● **What the exercise asks**
Print the records below exactly as they appear. Omit all pictures.

═══ Extracted entries ═══

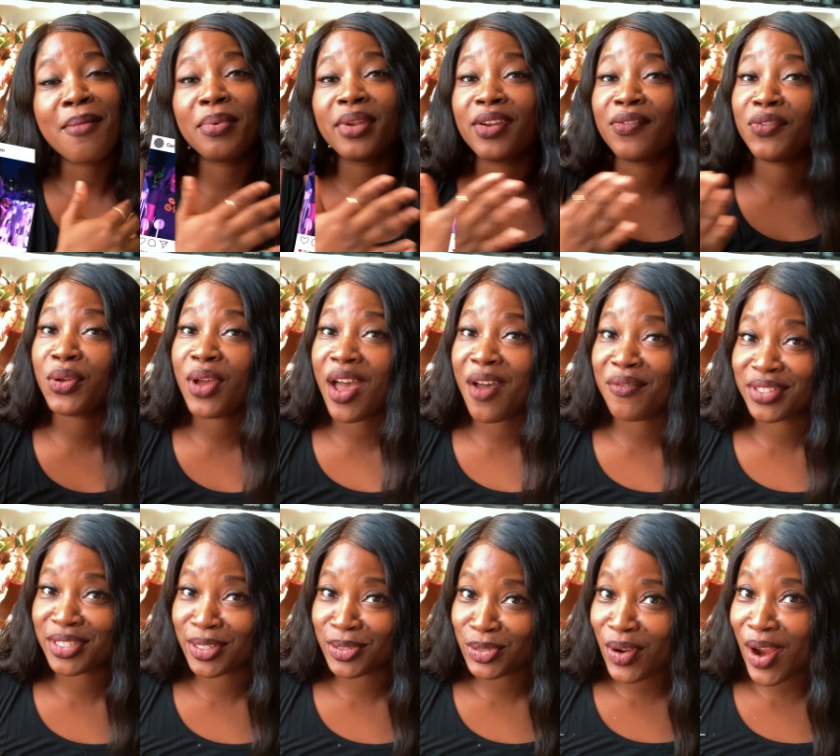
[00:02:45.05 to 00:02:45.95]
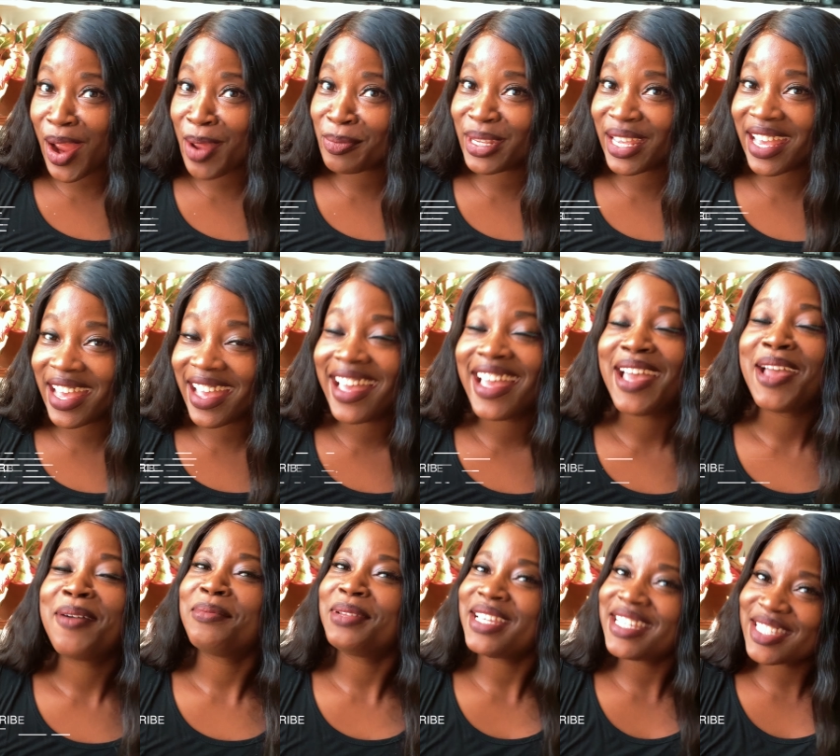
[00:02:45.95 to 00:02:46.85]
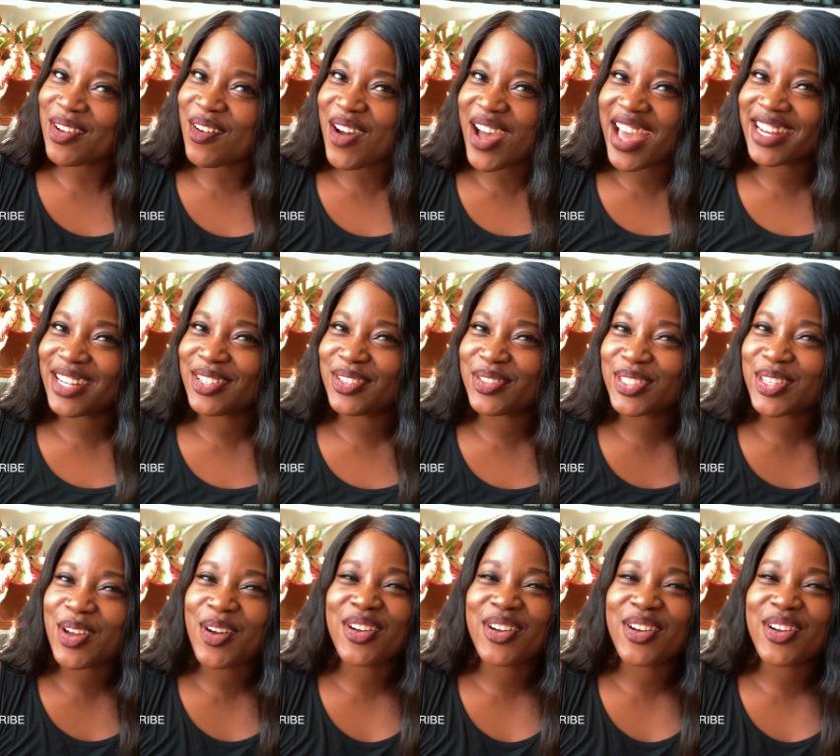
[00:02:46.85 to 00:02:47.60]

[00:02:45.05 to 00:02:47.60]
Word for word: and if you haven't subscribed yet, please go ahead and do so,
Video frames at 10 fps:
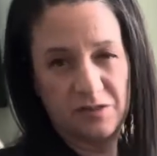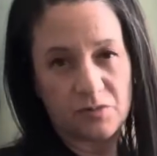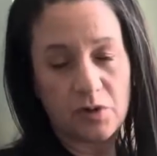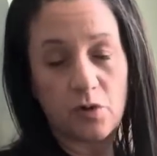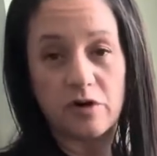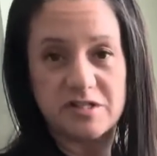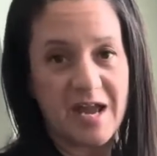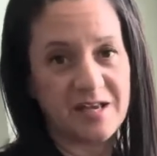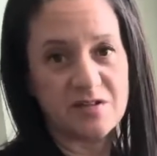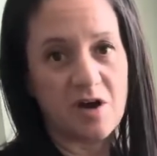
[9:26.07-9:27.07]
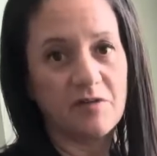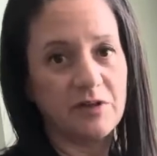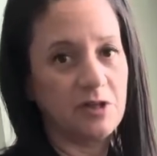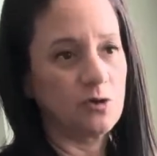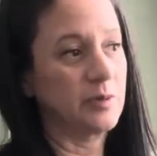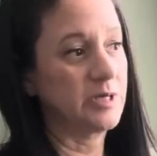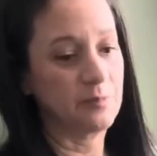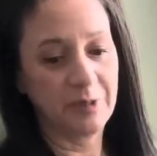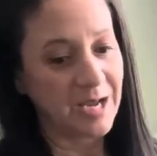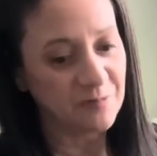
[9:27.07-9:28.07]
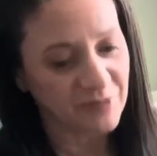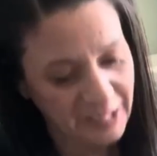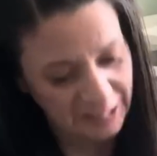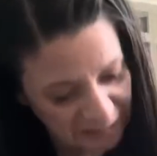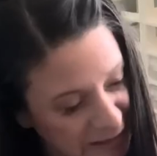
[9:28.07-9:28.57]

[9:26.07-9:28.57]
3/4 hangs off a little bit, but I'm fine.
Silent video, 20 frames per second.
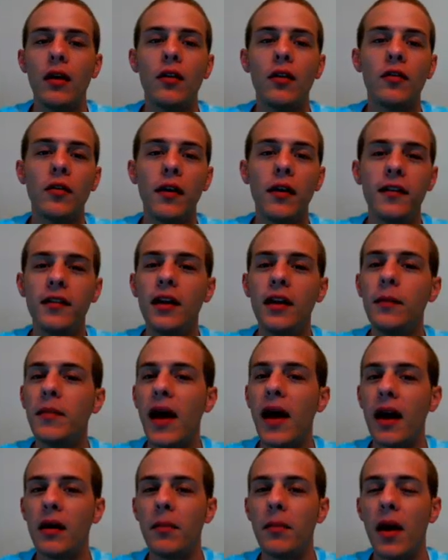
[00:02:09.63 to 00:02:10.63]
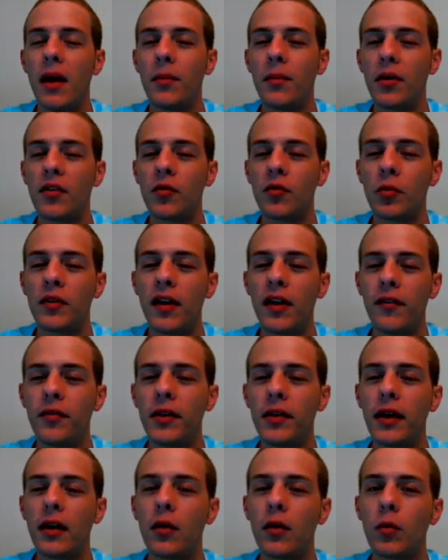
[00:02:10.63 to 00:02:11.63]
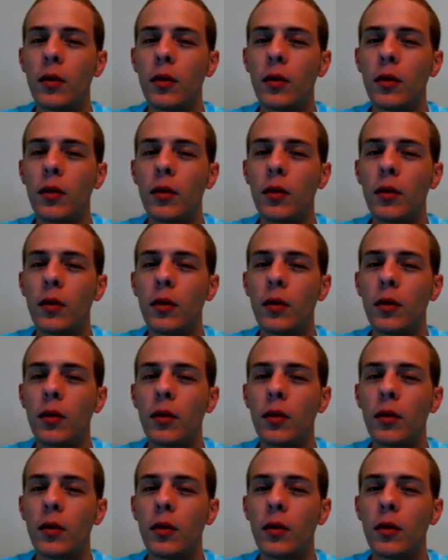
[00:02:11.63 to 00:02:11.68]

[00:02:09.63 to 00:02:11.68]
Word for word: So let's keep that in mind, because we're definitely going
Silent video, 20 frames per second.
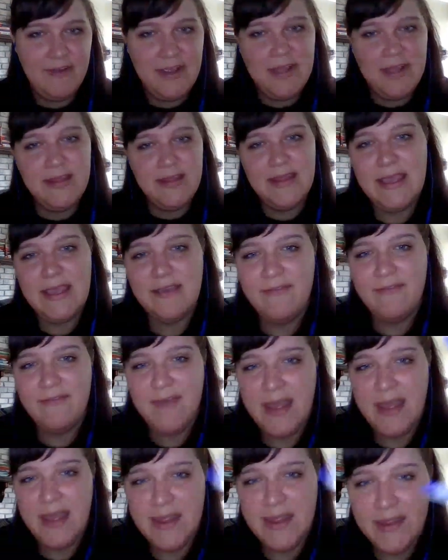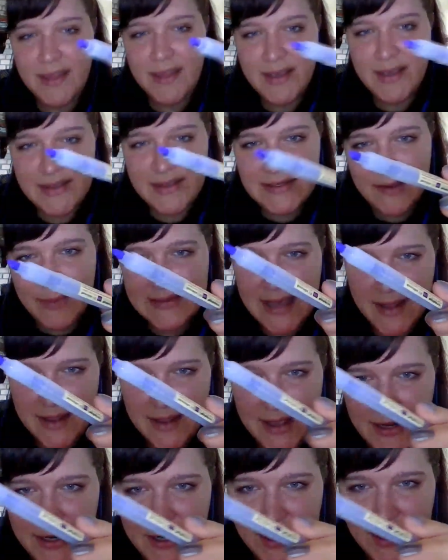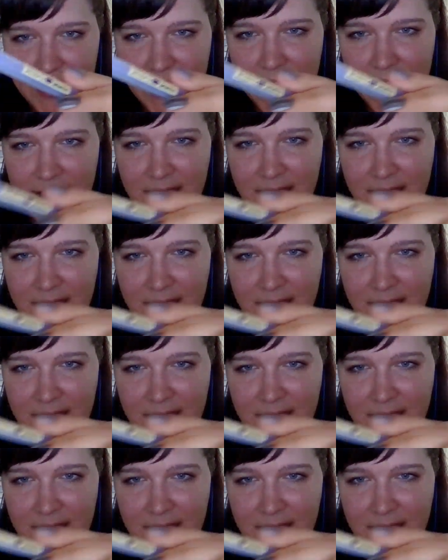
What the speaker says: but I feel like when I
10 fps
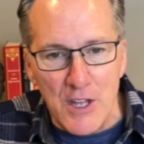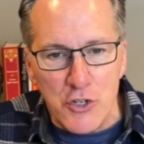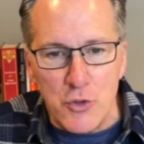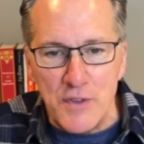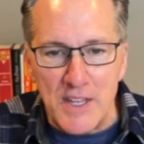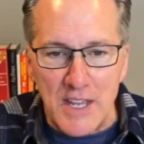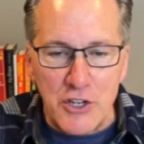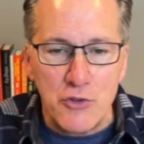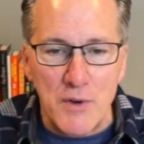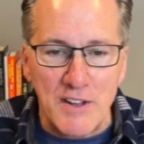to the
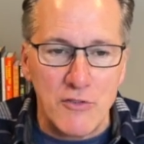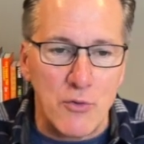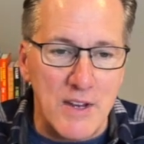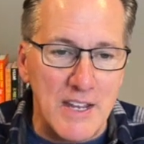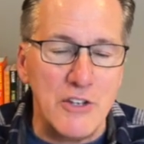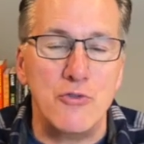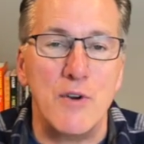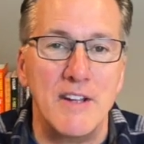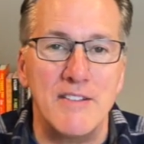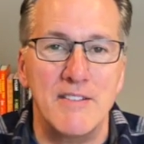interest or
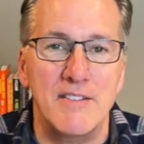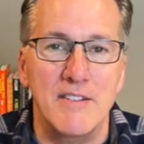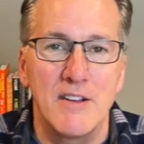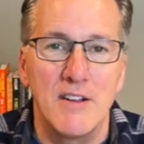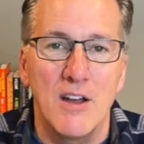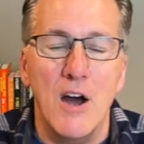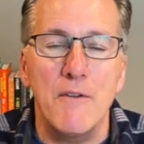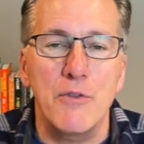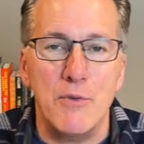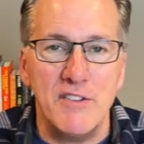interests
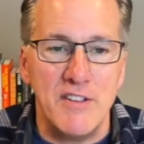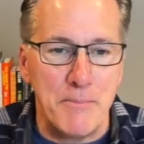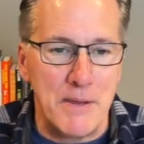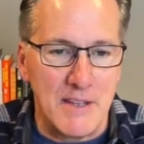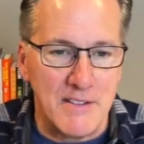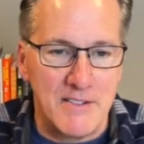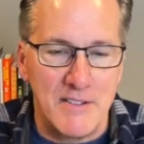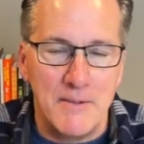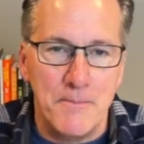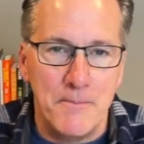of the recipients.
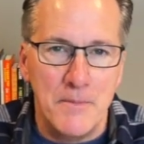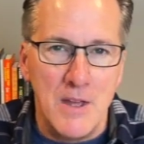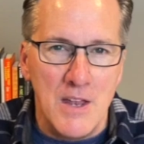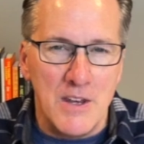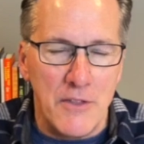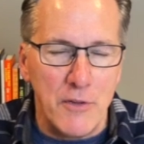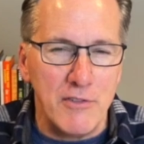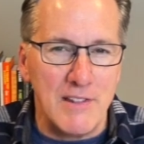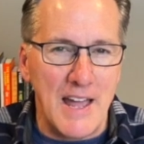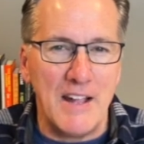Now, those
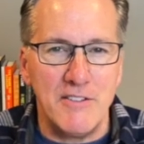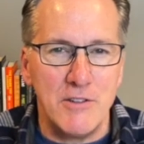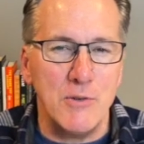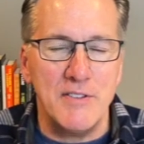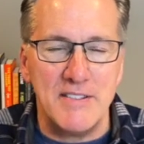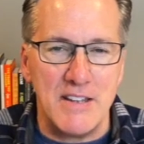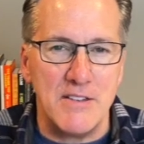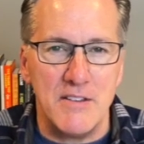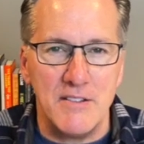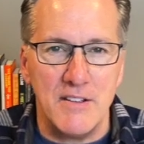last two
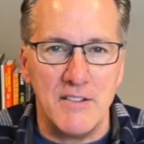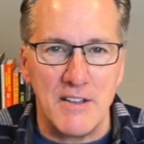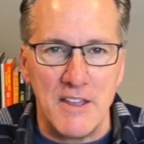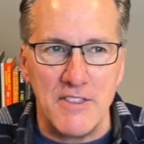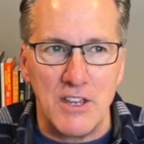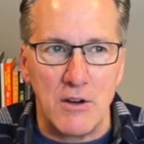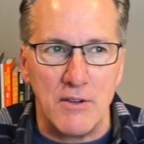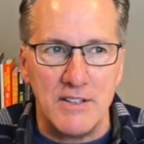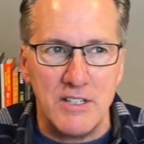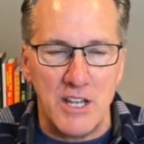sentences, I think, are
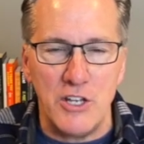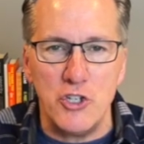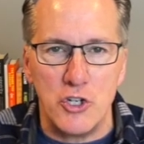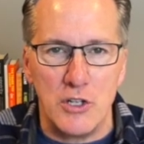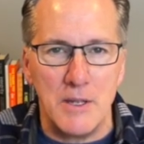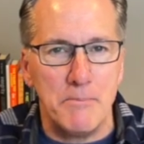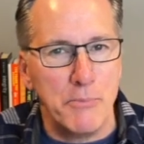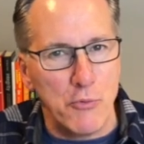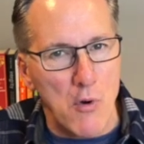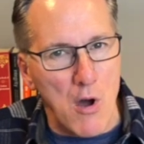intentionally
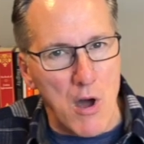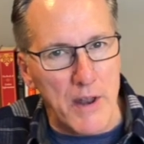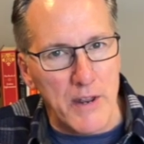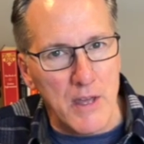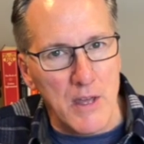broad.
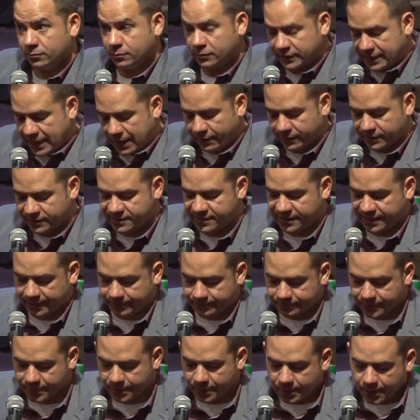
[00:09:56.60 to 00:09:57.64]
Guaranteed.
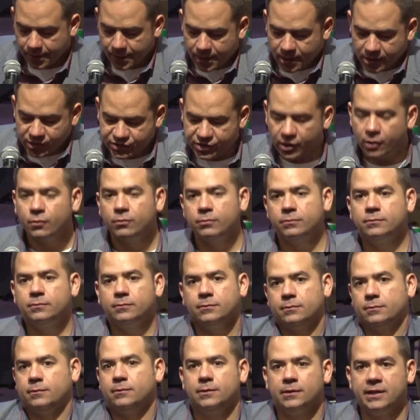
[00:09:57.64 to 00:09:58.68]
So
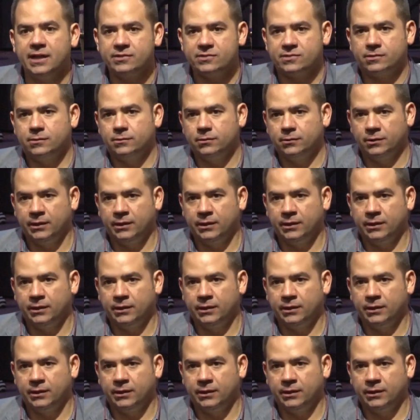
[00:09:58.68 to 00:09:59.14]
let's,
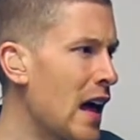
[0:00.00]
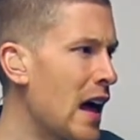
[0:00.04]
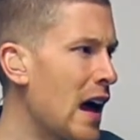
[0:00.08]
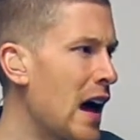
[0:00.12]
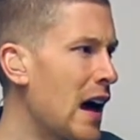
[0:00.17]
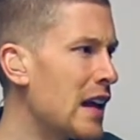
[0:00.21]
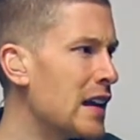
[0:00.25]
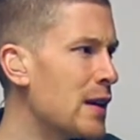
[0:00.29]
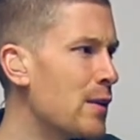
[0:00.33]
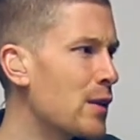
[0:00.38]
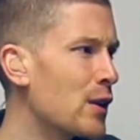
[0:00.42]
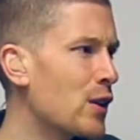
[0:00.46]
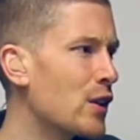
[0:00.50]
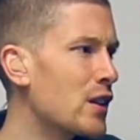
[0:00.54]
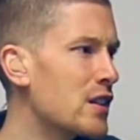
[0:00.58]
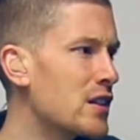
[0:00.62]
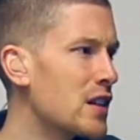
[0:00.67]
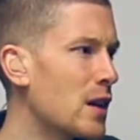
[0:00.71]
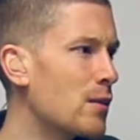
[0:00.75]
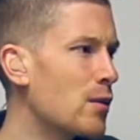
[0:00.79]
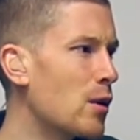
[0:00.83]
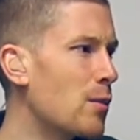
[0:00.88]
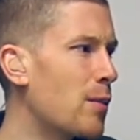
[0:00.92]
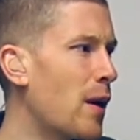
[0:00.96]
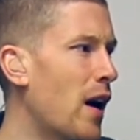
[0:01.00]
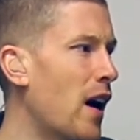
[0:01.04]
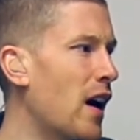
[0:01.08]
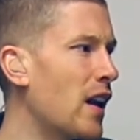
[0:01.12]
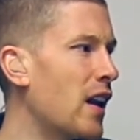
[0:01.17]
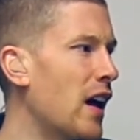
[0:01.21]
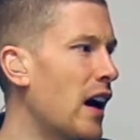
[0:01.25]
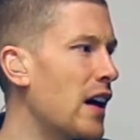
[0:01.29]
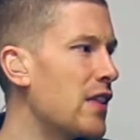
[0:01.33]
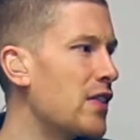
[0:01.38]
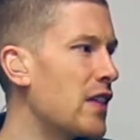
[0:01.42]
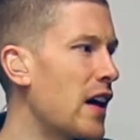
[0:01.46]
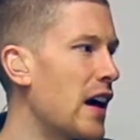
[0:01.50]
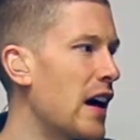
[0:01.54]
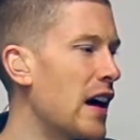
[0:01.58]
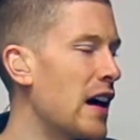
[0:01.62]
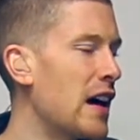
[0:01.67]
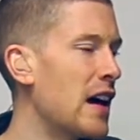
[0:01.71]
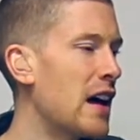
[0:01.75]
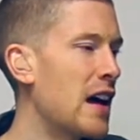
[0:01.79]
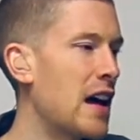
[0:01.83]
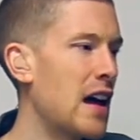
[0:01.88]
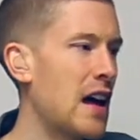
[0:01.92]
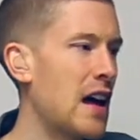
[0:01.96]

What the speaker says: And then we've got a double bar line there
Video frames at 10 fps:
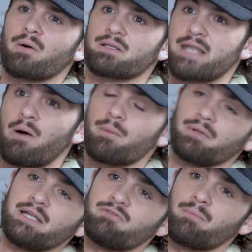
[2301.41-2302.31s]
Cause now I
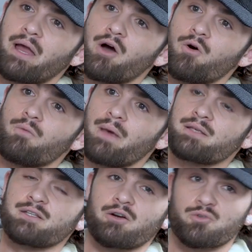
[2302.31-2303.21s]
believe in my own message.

═══

● **Problem solution**
[00:02:45.05 to 00:02:45.95]
[00:02:45.95 to 00:02:46.85]
[00:02:46.85 to 00:02:47.60]

[00:02:45.05 to 00:02:47.60]
Word for word: and if you haven't subscribed yet, please go ahead and do so,
Video frames at 10 fps:
[9:26.07-9:27.07]
[9:27.07-9:28.07]
[9:28.07-9:28.57]

[9:26.07-9:28.57]
3/4 hangs off a little bit, but I'm fine.
Silent video, 20 frames per second.
[00:02:09.63 to 00:02:10.63]
[00:02:10.63 to 00:02:11.63]
[00:02:11.63 to 00:02:11.68]

[00:02:09.63 to 00:02:11.68]
Word for word: So let's keep that in mind, because we're definitely going
Silent video, 20 frames per second.
What the speaker says: but I feel like when I
10 fps
to the
interest or
interests
of the recipients.
Now, those
last two
sentences, I think, are
intentionally
broad.
[00:09:56.60 to 00:09:57.64]
Guaranteed.
[00:09:57.64 to 00:09:58.68]
So
[00:09:58.68 to 00:09:59.14]
let's,
[0:00.00]
[0:00.04]
[0:00.08]
[0:00.12]
[0:00.17]
[0:00.21]
[0:00.25]
[0:00.29]
[0:00.33]
[0:00.38]
[0:00.42]
[0:00.46]
[0:00.50]
[0:00.54]
[0:00.58]
[0:00.62]
[0:00.67]
[0:00.71]
[0:00.75]
[0:00.79]
[0:00.83]
[0:00.88]
[0:00.92]
[0:00.96]
[0:01.00]
[0:01.04]
[0:01.08]
[0:01.12]
[0:01.17]
[0:01.21]
[0:01.25]
[0:01.29]
[0:01.33]
[0:01.38]
[0:01.42]
[0:01.46]
[0:01.50]
[0:01.54]
[0:01.58]
[0:01.62]
[0:01.67]
[0:01.71]
[0:01.75]
[0:01.79]
[0:01.83]
[0:01.88]
[0:01.92]
[0:01.96]

What the speaker says: And then we've got a double bar line there
Video frames at 10 fps:
[2301.41-2302.31s]
Cause now I
[2302.31-2303.21s]
believe in my own message.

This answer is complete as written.